El último recuerdo claro que tengo de mi padre no está en una fotografía ni en un objeto guardado, sino en una tarde de invierno, en el patio de la casa. El aire estaba helado, pero la fogata iluminaba nuestras caras con un resplandor naranja que parecía inventar un pequeño mundo dentro del nuestro. Me senté junto a él mientras el humo subía despacio y me ardían los ojos; recuerdo el olor a madera quemada mezclado con el de su chaqueta vieja. Él me acariciaba el cabello como si lo alisara con paciencia infinita, y su mano tibia se convertía en la manta más segura del universo.
Contaba historias con esa voz profunda que me arrullaba más que las palabras en sí. Historias de cuando era niño, de cómo corría por el campo y de cómo su madre le gritaba que no se ensuciara tanto. Yo me reía, él sonreía. Poco a poco el cansancio me fue cerrando los ojos, y el sonido del fuego, acompañado por la calidez de su mano, me llevó al sueño. Esa noche me dormí convencido de que nada podía romper la certeza de que mi padre estaría siempre allí, a mi lado.
Pero la certeza es frágil.
Días después, la casa dejó de ser refugio. El eco que antes era risa se convirtió en gritos. Recuerdo la voz de mi madre quebrada, las palabras que apenas entendía, y la sombra de mi padre endurecida, extraña, casi irreconocible. Los celos fueron el detonante, y esa tarde, el hombre que me contaba historias golpeó con violencia a la mujer que era mi madre. Yo estaba escondido tras la puerta, con las piernas temblando y el corazón queriendo atravesar el pecho. Vi sus manos —las mismas que me habían acariciado— alzarse como si hubieran olvidado la ternura.
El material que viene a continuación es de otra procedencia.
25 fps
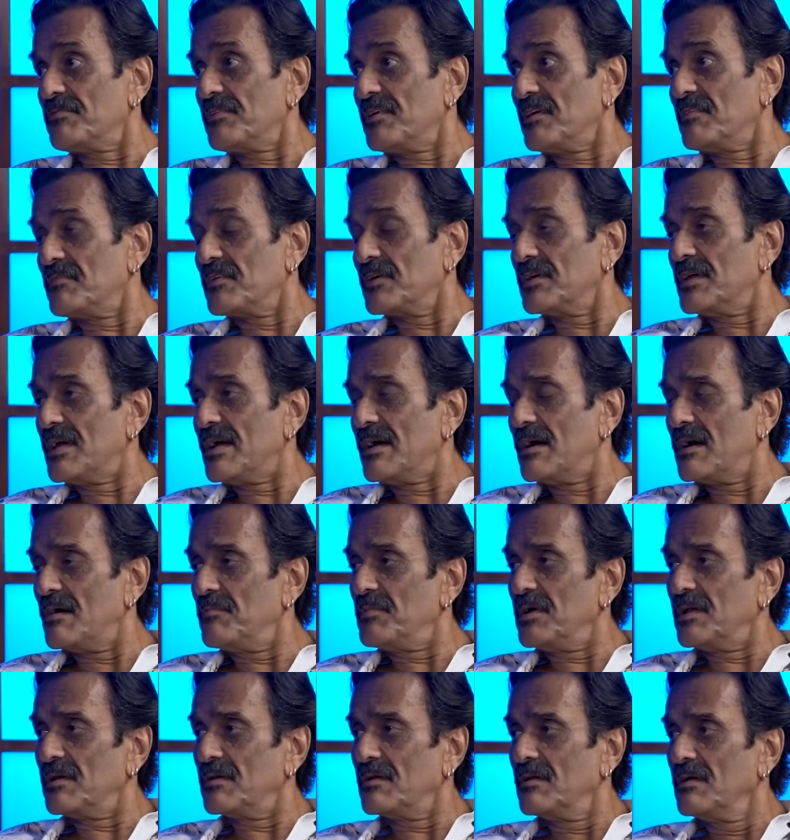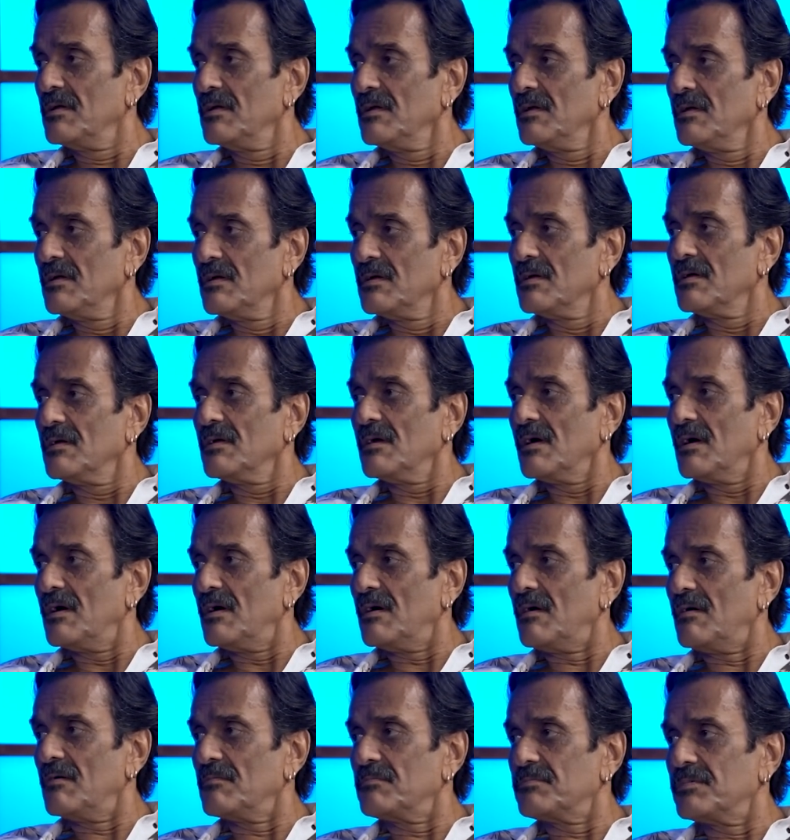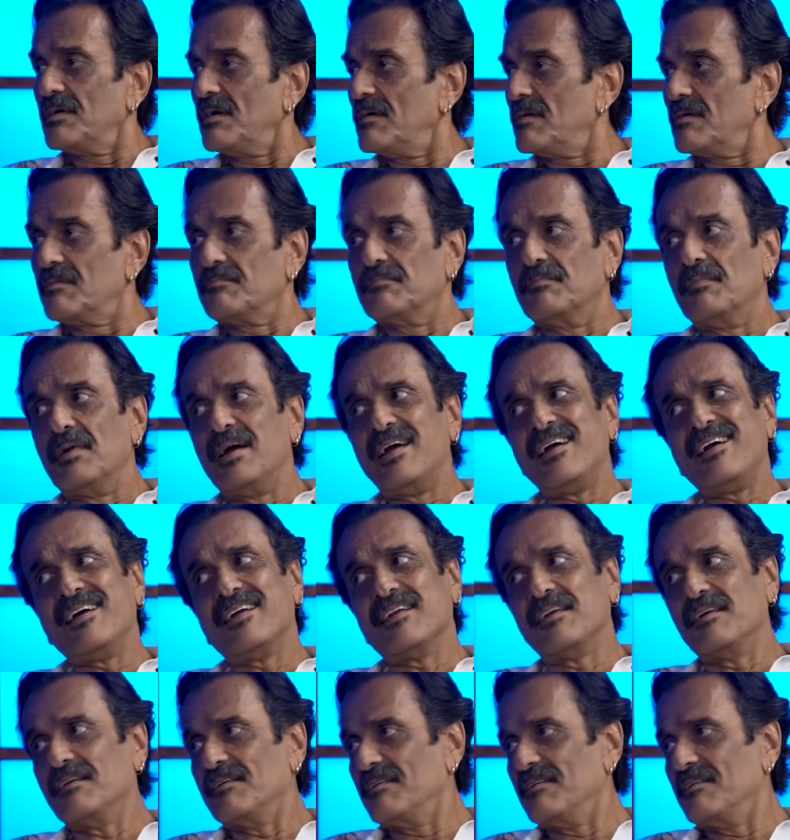favor. Yeah, I mean, oh, man,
No entendí nada. Solo sentí que el suelo bajo mis pies se quebraba. El fuego del patio, que me había arrullado días antes, se volvió en mi mente ceniza fría.
Cuando la discusión terminó, mi padre no lo hizo con palabras suaves ni con promesas. Solo con una decisión que partió mi infancia en dos: se alejó. No hubo fogata después de esa, no hubo otra mano que me acariciara el cabello. Lo que quedó fue un vacío inmenso, un silencio de puertas cerradas y de huecos que nunca nadie intentó llenar.
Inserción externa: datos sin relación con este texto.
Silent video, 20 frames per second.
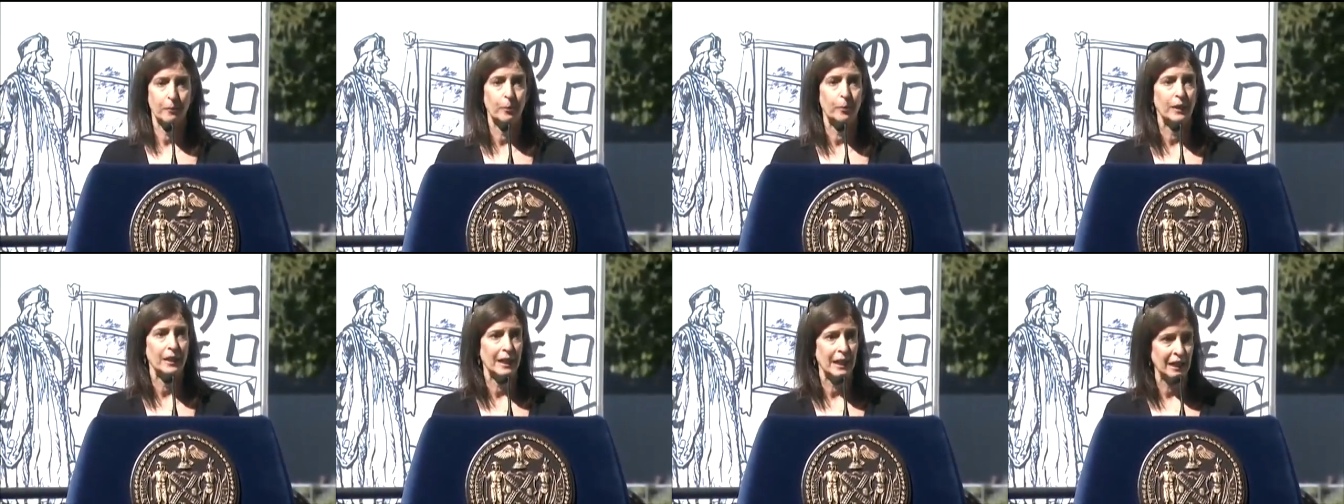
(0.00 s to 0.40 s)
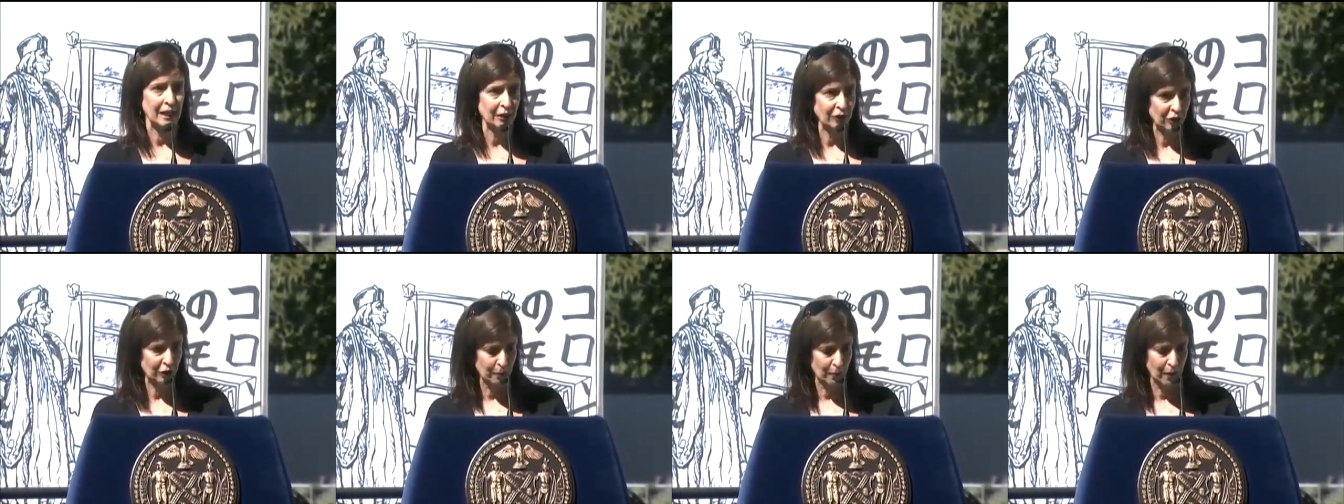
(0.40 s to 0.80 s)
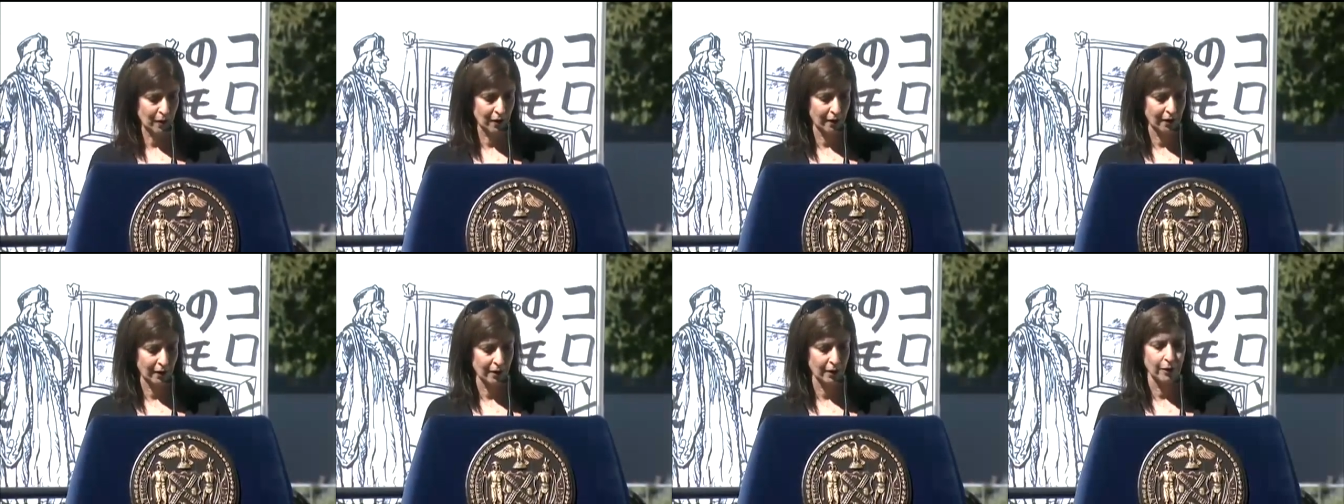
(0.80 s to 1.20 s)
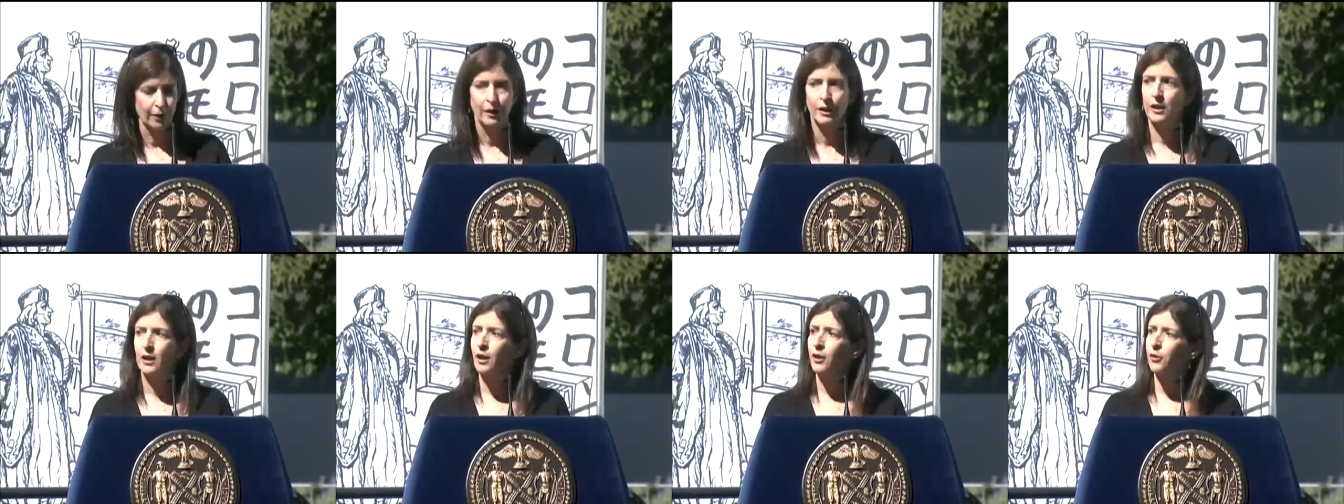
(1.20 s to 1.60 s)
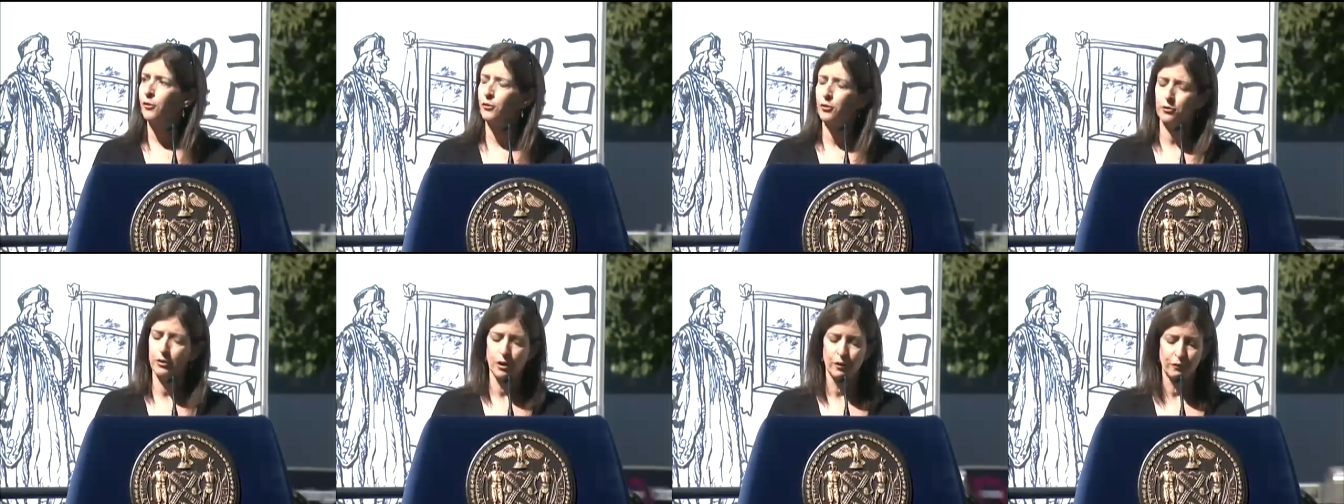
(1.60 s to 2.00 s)
beginning tomorrow
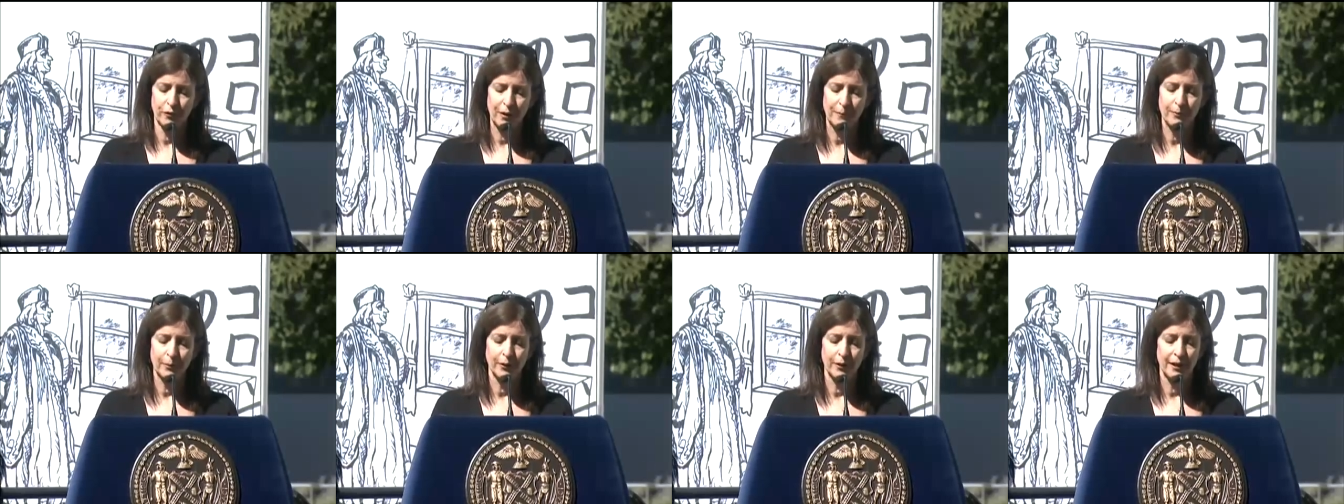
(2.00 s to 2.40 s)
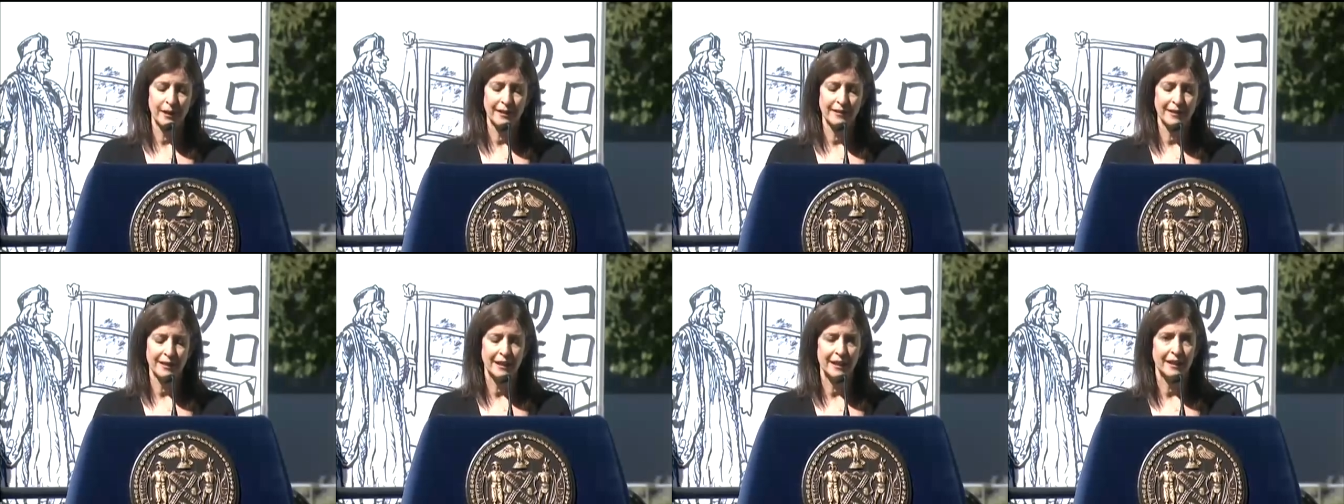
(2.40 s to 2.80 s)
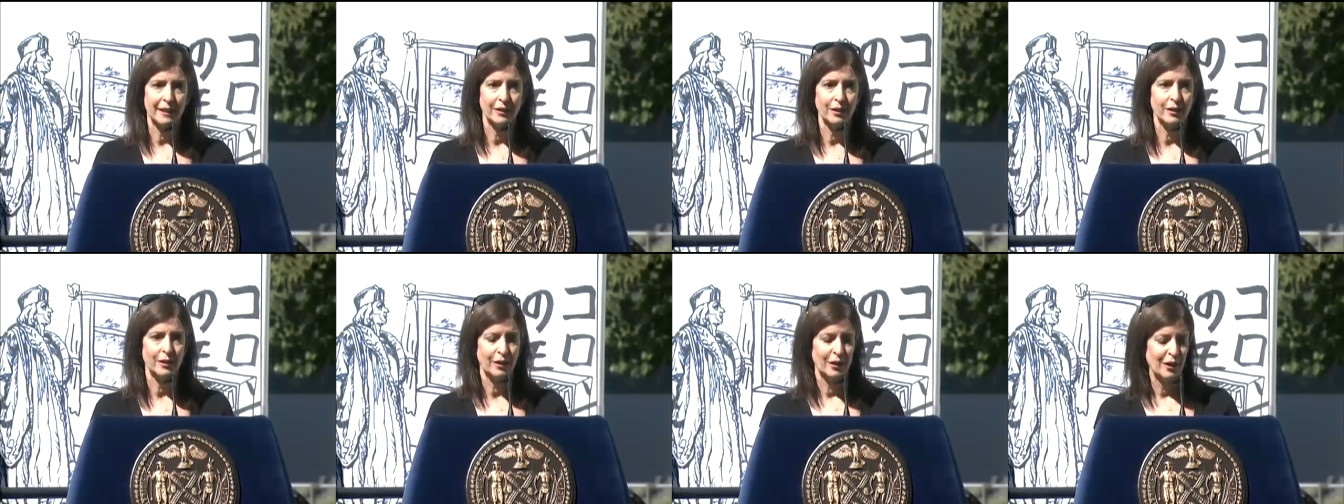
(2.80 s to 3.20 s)
through November 18th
Desde entonces, cada vez que el invierno vuelve, me encuentro buscando aquel calor en cosas pequeñas: en una taza caliente, en una luz naranja que tiembla, en un olor a madera quemada. Pero lo que recibo, junto al recuerdo, es la herida de su partida. El contraste es brutal: la misma mano que me dio ternura, me dio ausencia. El mismo hombre que me contó historias se convirtió en historia. Me quedé con la ausencia, con el frío en el pecho, con la imagen del fuego apagándose en mi memoria. Y sin embargo, no terminó ahí. Años después, volvió. Regresó con la promesa de reintegrar la familia, como si el pasado pudiera recomponerse con solo un gesto. Nos mudamos a una nueva casa, y por un momento creí que quizá, tal vez, esa herida podría cerrarse.
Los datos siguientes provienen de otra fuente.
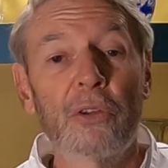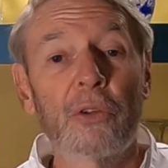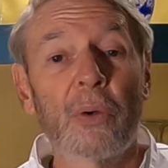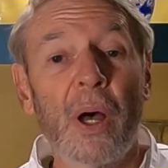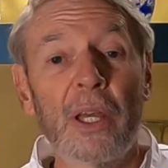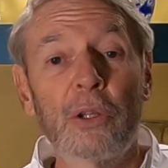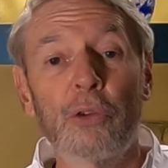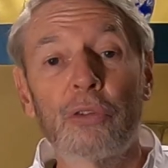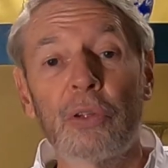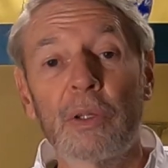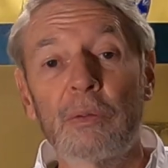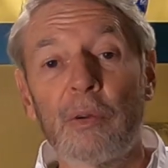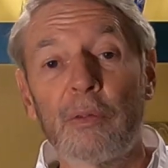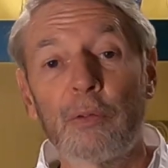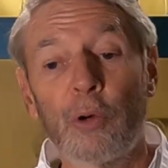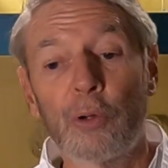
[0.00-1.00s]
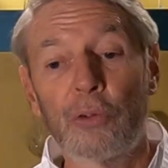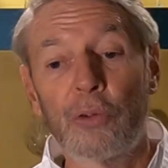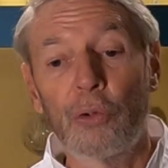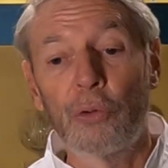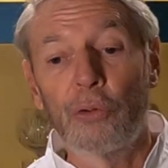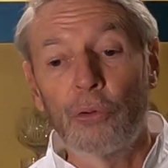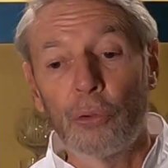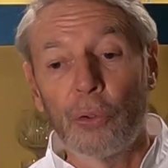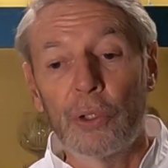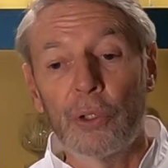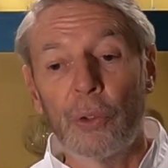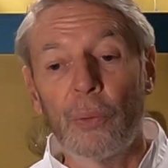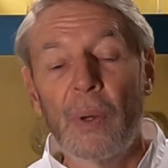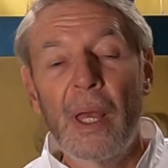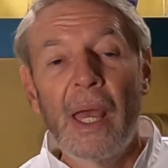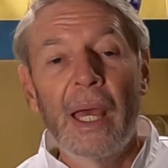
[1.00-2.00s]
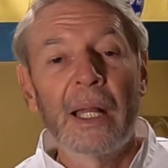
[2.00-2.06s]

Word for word: so I usually refer to shoyu.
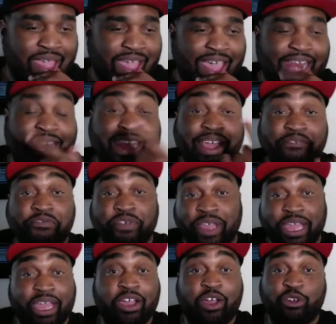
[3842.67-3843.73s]
And I'll never
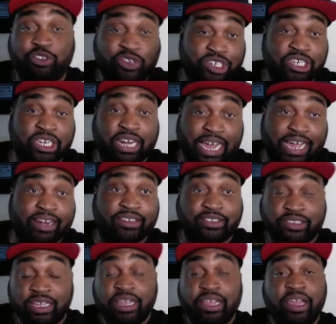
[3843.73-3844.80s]
forget, Coach Rashid had
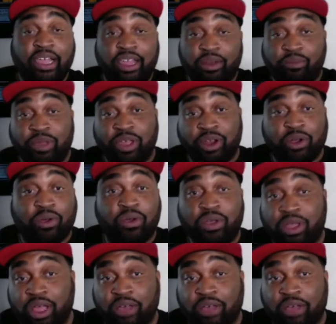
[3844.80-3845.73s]
us in the middle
Pero no. Lo que volvió no fue el hombre de la fogata, sino alguien distinto: más violento, más distante, más extraño. Casi nunca estaba en casa; y cuando llegaba, el aire se llenaba de gritos y peleas, como si la rabia hubiera sustituido al amor. Todo le molestaba, todo le irritaba. Vivimos un año entero en ese infierno disfrazado de hogar. No hubo días felices, solo un desfile de silencios pesados y palabras hirientes.
Y aun así... lo quería.
Lo quería con la fuerza absurda con la que un niño se aferra a su héroe, incluso cuando ese héroe lo lastima. Lo quería porque era mi padre. Porque, aunque ausente, aunque roto, aunque cruel... seguía siendo él.
Quizá ese fue el inicio de todo: aprender que incluso el amor puede doler.